## Work instruction
Return nothing but the lines from the one with "[0:01.00-0:02.00]" through the one with "Transcript: no shame" in the data below, word for word and without pictures.

Stored data:
((
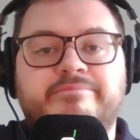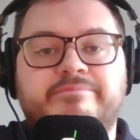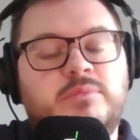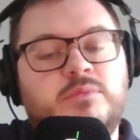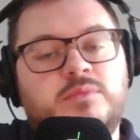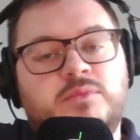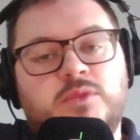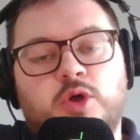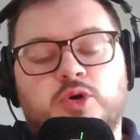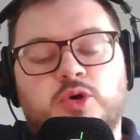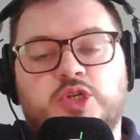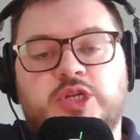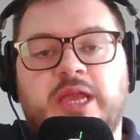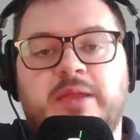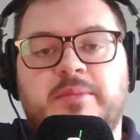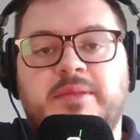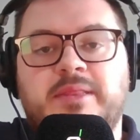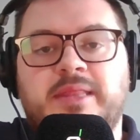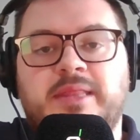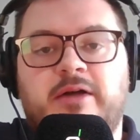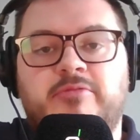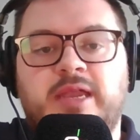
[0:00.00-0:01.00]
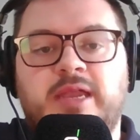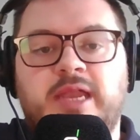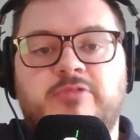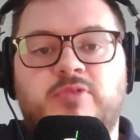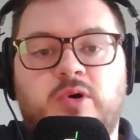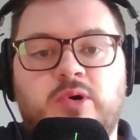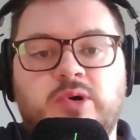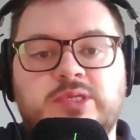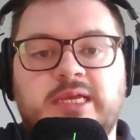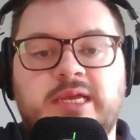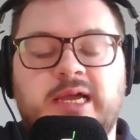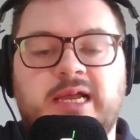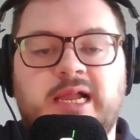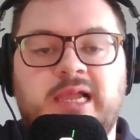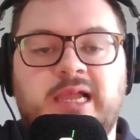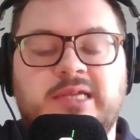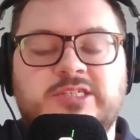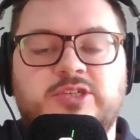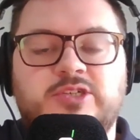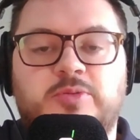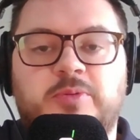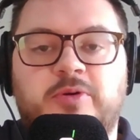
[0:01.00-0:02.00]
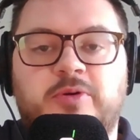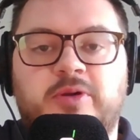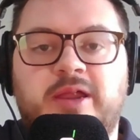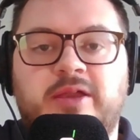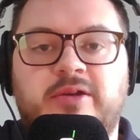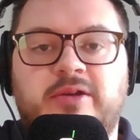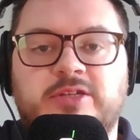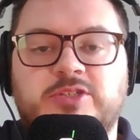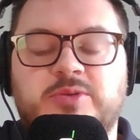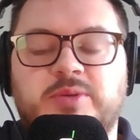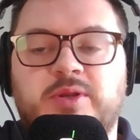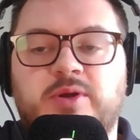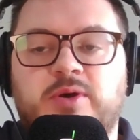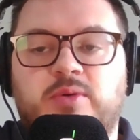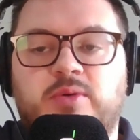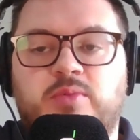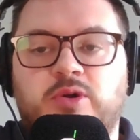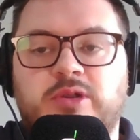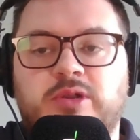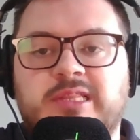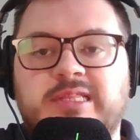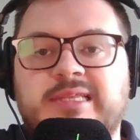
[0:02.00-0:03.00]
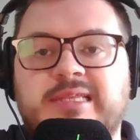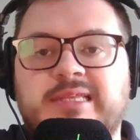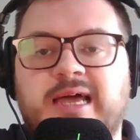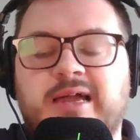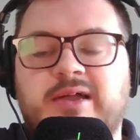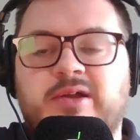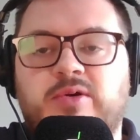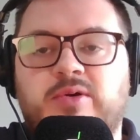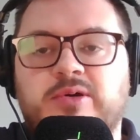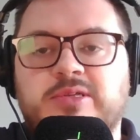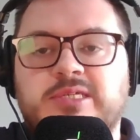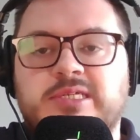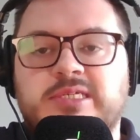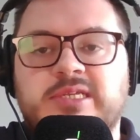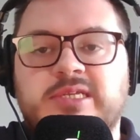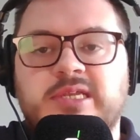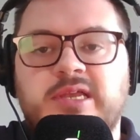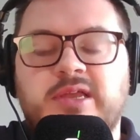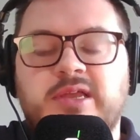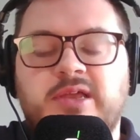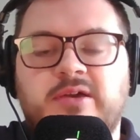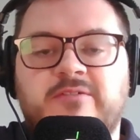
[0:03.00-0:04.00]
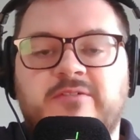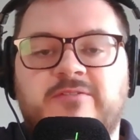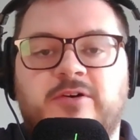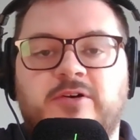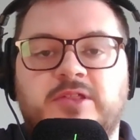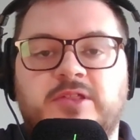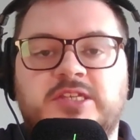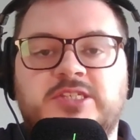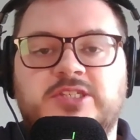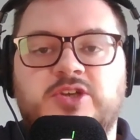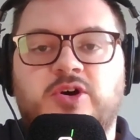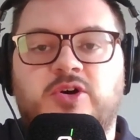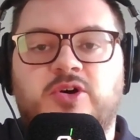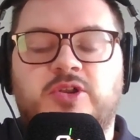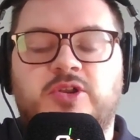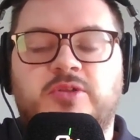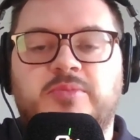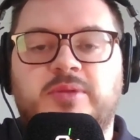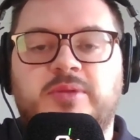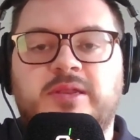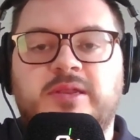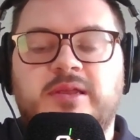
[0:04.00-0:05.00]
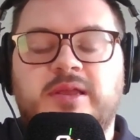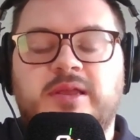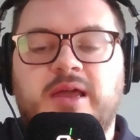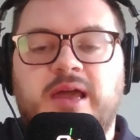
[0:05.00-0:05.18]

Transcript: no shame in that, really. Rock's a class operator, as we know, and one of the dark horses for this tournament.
))
((
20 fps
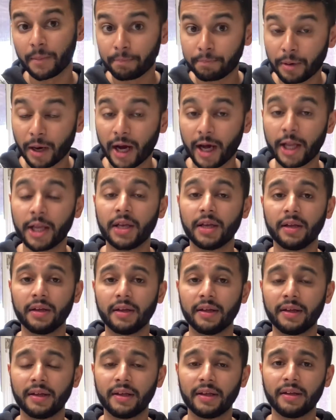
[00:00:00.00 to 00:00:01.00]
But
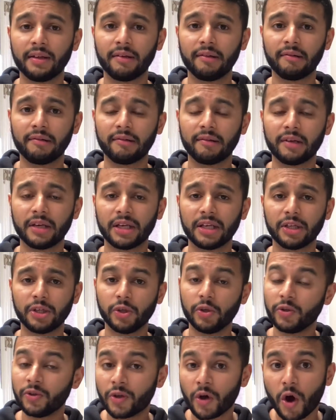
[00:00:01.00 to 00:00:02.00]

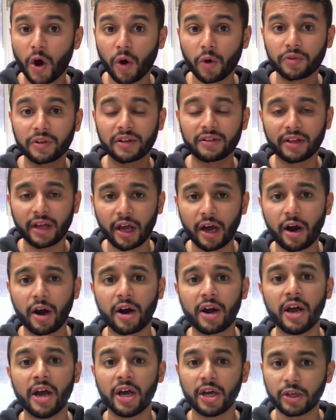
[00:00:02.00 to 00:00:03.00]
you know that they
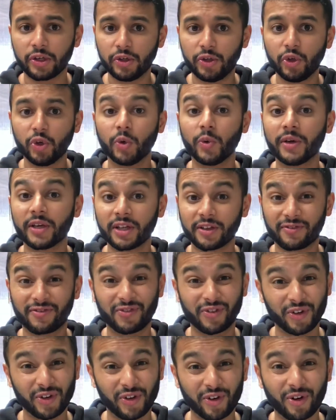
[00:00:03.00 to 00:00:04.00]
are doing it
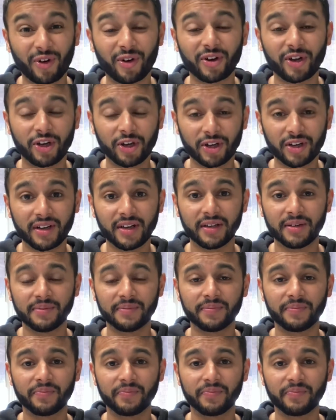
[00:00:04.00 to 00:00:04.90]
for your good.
))
## Result
[0:01.00-0:02.00]
[0:02.00-0:03.00]
[0:03.00-0:04.00]
[0:04.00-0:05.00]
[0:05.00-0:05.18]

Transcript: no shame in that, really. Rock's a class operator, as we know, and one of the dark horses for this tournament.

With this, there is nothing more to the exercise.